For the $6^{\text{th}}$ maximum with wavelength $\lambda_2$: $d_2 = 6 \lambda_2 \times (\frac{D}{a})$.
Taking the ratio $\frac{d_2}{d_1}$:
$\frac{d_2}{d_1} = \frac{6 \lambda_2}{8 \lambda_1} = \frac{3 \lambda_2}{4 \lambda_1}$.

(D) In a single-slit diffraction pattern,the central maximum is the brightest and widest. The width of the central maximum is $2\lambda D/a$,while the width of the secondary maxima is $\lambda D/a$. As the order of the fringes increases,the intensity decreases significantly. Therefore,the diffraction fringes obtained by a single slit have unequal width and unequal intensity.

(D) The condition for the $n^{th}$ maximum in a single slit diffraction pattern is given by $d \sin \theta = (n + \frac{1}{2}) \lambda$,where $n = 1, 2, 3, ...$
For the first maximum $(n=1)$,the position $x$ on the screen is given by $x = \frac{3 \lambda D}{2 d}$.
Given: $\lambda_1 = 590 \,nm$,$\lambda_2 = 596 \,nm$,$D = 1.5 \,m$,$d = 2 \times 10^{-6} \,m$.
The separation between the positions of the first maximum is $\Delta x = x_2 - x_1 = \frac{3 D}{2 d} (\lambda_2 - \lambda_1)$.
Substituting the values: $\Delta x = \frac{3 \times 1.5}{2 \times 2 \times 10^{-6}} \times (596 - 590) \times 10^{-9} \,m$.
$\Delta x = \frac{4.5}{4 \times 10^{-6}} \times 6 \times 10^{-9} \,m$.
$\Delta x = 1.125 \times 10^6 \times 6 \times 10^{-9} \,m = 6.75 \times 10^{-3} \,m = 6.75 \,mm$.

(C) The shift in the fringe pattern $\Delta x$ is given by the formula: $\Delta x = \frac{(\mu - 1) t D}{d}$.
The width of a bright fringe is given by: $\beta = \frac{\lambda D}{d}$.
Given that the shift is equal to the fringe width,we have $\Delta x = \beta$.
Therefore,$\frac{(\mu - 1) t D}{d} = \frac{\lambda D}{d}$.
Simplifying this,we get $(\mu - 1) t = \lambda$.
Rearranging for the refractive index $\mu$: $\mu = \frac{\lambda}{t} + 1$.
Substituting the given values: $\lambda = 6 \times 10^{-5} \ cm$ and $t = 12 \times 10^{-5} \ cm$.
$\mu = \frac{6 \times 10^{-5}}{12 \times 10^{-5}} + 1 = 0.5 + 1 = 1.5$.
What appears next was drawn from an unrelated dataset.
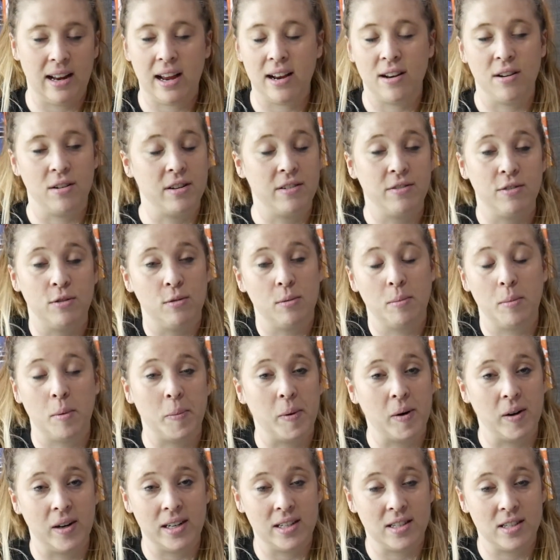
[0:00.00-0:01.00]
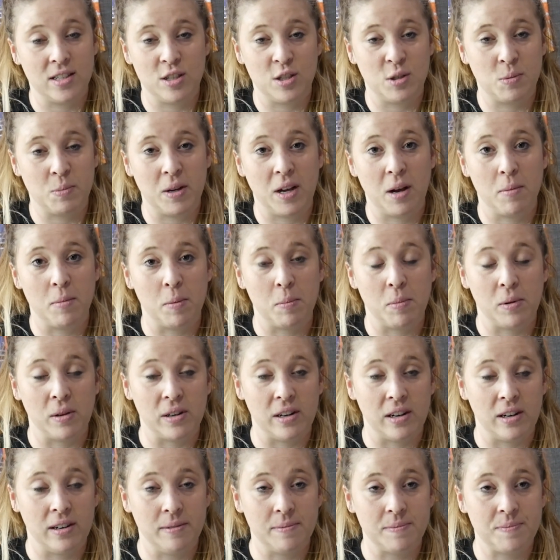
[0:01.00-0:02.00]
I don't even remember. It's just become a
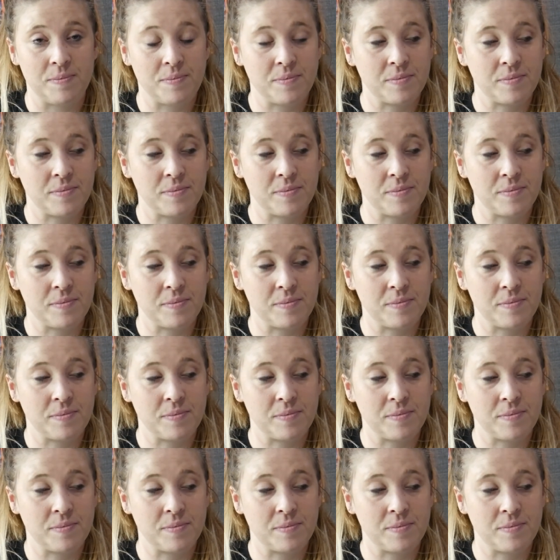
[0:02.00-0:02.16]
blur.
(D) The energy difference between two orbits in a hydrogen atom is given by the Rydberg formula for wavenumber: $\frac{1}{\lambda} = R \left( \frac{1}{n_1^2} - \frac{1}{n_2^2} \right)$.
Since the frequency $f$ is related to wavelength $\lambda$ by $f = \frac{C}{\lambda}$,we can write $\frac{f}{C} = R \left( \frac{1}{n_1^2} - \frac{1}{n_2^2} \right)$.
Rearranging for frequency,we get $f = RC \left( \frac{1}{n_1^2} - \frac{1}{n_2^2} \right)$.
Given $n_1 = 2$ and $n_2 = 3$,we substitute these values into the equation:
$f = RC \left( \frac{1}{2^2} - \frac{1}{3^2} \right) = RC \left( \frac{1}{4} - \frac{1}{9} \right)$.
Calculating the fraction: $\frac{1}{4} - \frac{1}{9} = \frac{9-4}{36} = \frac{5}{36}$.
Thus,the frequency is $f = \frac{5RC}{36}$.